We will eventually return to something we call “normal”. What that will look like I cannot predict at this point. I can say with some reasonable certainty that the virus will eventually become part of our everyday lives, like the Flu. And hopefully, like the Flu, we will get some vaccines for the virus. If not, well, I guess wearing a mask at all times, washing hands constantly, and playing “is this seasonal allergies or COVID-19?” will become the new normal.

*Do I really have to say “what I think”, ever? Isn’t it clear that everything here is “what I think”?

**The death rate in South Korea is 2.4% which is 0.024 numerically and a lot of people (normal folks) struggle converting whole numbers to percents and back.

Qq

8 comments

  1. Great post, good to see this issue from a slightly different angle, with some relevant commentary – thanks

  2. “May you live in interesting times” is the ancient Chinese curse.

    I love our club, I always will but as each day passes I find myself following Arsenal more out of habit than anything else.

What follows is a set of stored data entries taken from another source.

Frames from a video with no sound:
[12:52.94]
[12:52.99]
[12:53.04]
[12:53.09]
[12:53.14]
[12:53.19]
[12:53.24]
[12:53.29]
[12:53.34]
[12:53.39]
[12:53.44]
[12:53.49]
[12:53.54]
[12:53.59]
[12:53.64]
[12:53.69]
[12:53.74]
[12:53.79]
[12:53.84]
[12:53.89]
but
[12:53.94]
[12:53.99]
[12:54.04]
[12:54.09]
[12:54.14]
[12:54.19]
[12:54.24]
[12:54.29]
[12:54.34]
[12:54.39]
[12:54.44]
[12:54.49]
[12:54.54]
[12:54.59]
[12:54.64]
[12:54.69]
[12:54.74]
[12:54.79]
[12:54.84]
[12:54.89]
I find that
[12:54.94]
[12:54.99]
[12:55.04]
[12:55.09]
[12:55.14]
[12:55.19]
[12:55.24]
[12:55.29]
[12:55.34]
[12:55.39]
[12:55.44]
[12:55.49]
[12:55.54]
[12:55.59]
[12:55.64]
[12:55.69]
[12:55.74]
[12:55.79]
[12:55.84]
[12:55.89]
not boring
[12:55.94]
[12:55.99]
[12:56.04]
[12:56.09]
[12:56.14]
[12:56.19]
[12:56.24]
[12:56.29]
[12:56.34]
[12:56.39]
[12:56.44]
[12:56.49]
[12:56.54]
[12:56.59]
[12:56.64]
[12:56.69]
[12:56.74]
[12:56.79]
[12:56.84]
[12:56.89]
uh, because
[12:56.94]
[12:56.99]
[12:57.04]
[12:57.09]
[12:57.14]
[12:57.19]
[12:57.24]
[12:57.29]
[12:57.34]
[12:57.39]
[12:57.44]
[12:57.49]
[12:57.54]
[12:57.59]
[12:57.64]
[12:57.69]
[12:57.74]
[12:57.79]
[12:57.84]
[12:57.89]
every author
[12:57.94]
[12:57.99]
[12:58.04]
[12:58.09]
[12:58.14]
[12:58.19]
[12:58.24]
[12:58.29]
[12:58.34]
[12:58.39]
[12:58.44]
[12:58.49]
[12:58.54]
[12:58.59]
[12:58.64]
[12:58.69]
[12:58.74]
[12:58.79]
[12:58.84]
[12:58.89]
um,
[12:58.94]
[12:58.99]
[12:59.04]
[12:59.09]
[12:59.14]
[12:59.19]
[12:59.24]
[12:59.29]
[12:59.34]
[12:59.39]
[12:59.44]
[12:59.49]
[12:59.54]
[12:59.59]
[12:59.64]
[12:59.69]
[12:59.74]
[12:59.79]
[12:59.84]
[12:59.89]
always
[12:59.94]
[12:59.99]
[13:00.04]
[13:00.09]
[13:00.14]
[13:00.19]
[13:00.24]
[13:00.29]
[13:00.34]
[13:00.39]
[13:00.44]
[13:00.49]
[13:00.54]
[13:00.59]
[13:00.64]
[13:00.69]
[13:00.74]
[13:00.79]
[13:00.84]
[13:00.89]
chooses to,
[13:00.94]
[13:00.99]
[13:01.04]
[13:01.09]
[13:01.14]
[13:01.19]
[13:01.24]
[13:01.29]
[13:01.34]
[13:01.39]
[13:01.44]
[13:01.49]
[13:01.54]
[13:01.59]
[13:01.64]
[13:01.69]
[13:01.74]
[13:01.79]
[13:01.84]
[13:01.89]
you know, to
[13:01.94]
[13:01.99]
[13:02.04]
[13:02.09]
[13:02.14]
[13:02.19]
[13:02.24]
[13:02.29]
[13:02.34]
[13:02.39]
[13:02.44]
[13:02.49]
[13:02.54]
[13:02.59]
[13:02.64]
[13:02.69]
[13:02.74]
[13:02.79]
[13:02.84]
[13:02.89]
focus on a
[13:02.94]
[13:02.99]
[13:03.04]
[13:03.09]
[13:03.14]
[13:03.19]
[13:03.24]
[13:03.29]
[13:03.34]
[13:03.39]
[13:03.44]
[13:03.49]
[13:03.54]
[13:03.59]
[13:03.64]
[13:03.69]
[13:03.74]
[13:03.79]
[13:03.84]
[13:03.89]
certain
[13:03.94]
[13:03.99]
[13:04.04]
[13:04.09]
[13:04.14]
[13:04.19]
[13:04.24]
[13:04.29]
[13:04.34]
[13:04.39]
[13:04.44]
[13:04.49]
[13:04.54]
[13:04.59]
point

    America and the UK seem a shadow of themselves and here in Canada, we’re nothing to write home about as well.

    I spend my days helping preening, posing, famous musicians put out content online and I hate it. The stories I could tell…

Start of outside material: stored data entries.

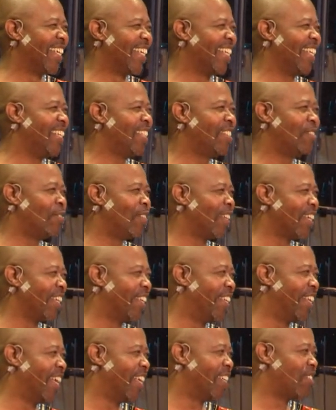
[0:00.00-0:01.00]
it's very
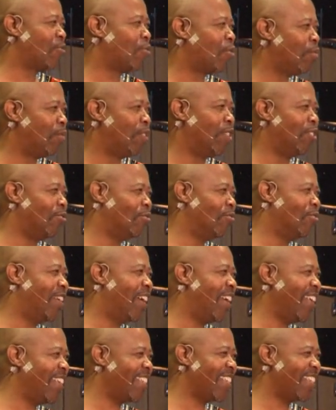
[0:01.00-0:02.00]
nice to be you
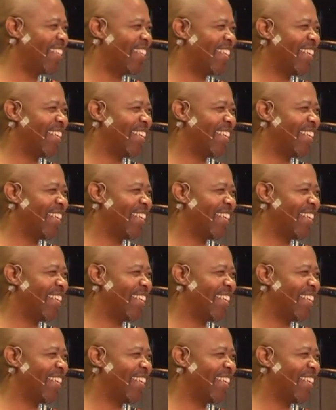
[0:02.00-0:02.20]
guys.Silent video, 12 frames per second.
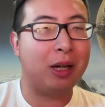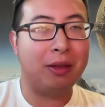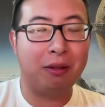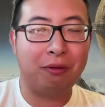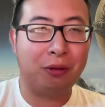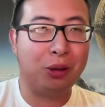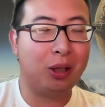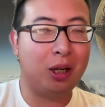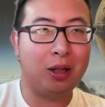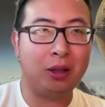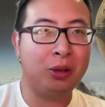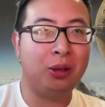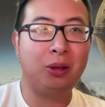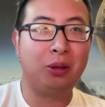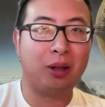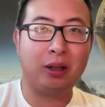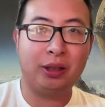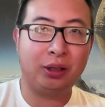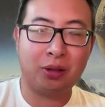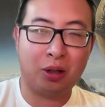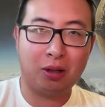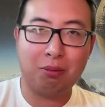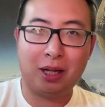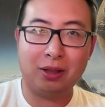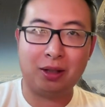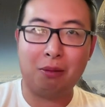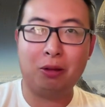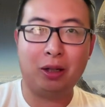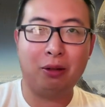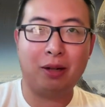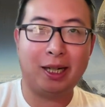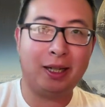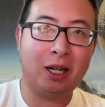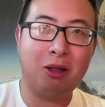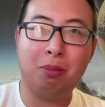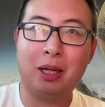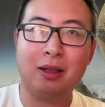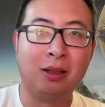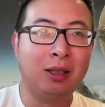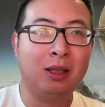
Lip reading: read the full article or it just heard my summary right now, but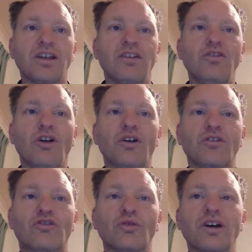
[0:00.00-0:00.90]
No,
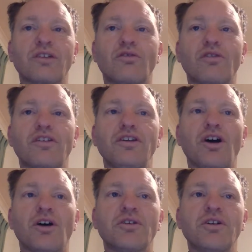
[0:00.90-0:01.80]
short answer is
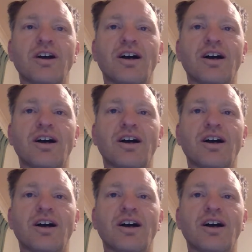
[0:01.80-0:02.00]
no.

    Sameer, Son of 1-Nil wants to take a gap year because, like millions of high school graduates, his year is totally f&$ked and he is wary of starting university in the fall.

    We, as parents, wonder should we pay full tuition for reduced, online freshman year?

    What would Arsene do?

    1. I work in a university and I see so many kids leave school with huge debts. I’m not sure if that’s the case in Canadia but my advice to kids is don’t go to college until you know what you want to do.

      1. Same in Canada, even though costs are lower here. Many professionals (doctors, lawyers, etc.) are still paying off loans in their forties.

        1. Kids don’t need to know exactly what they want to do (because as we know they’ll probably not end up doing that) – they need to know why they are there. (To grow, intellectually and culturally. To mature as citizens and thinkers.) They aren’t there for an expensive piece of paper. So… If they go back, online or not, they need to actively take charge of their learning. One upside of covid in higher ed is that students are questioning education (and not just on an ROI/monetary basis.) That’s good.

          1. I disagree that they can’t attain intellectual and cultural maturity in a program which also teaches them valuable skills. I also disagree that they need to pay $50k to mature as citizens and I find that a lot of people graduate from my liberal studies college with almost none of those qualities and also no appreciable skill. What we need is less of your prescription and more Americans learning things like science/math.

  3. Hi Tim. Hope yourself and everyone reading this is well and stays safe.
    Would you please have a look at the South African model. I’d love to hear what the numbers would tell you about us. Thank you.

    1. Looks like they are doing contact tracing and pretty strict bans on gatherings. 2% mortality is good as well.

      Basically, you just need a functioning government to limit the spread of the virus so that it doesn’t get into the elderly population where morbidity is crazy high.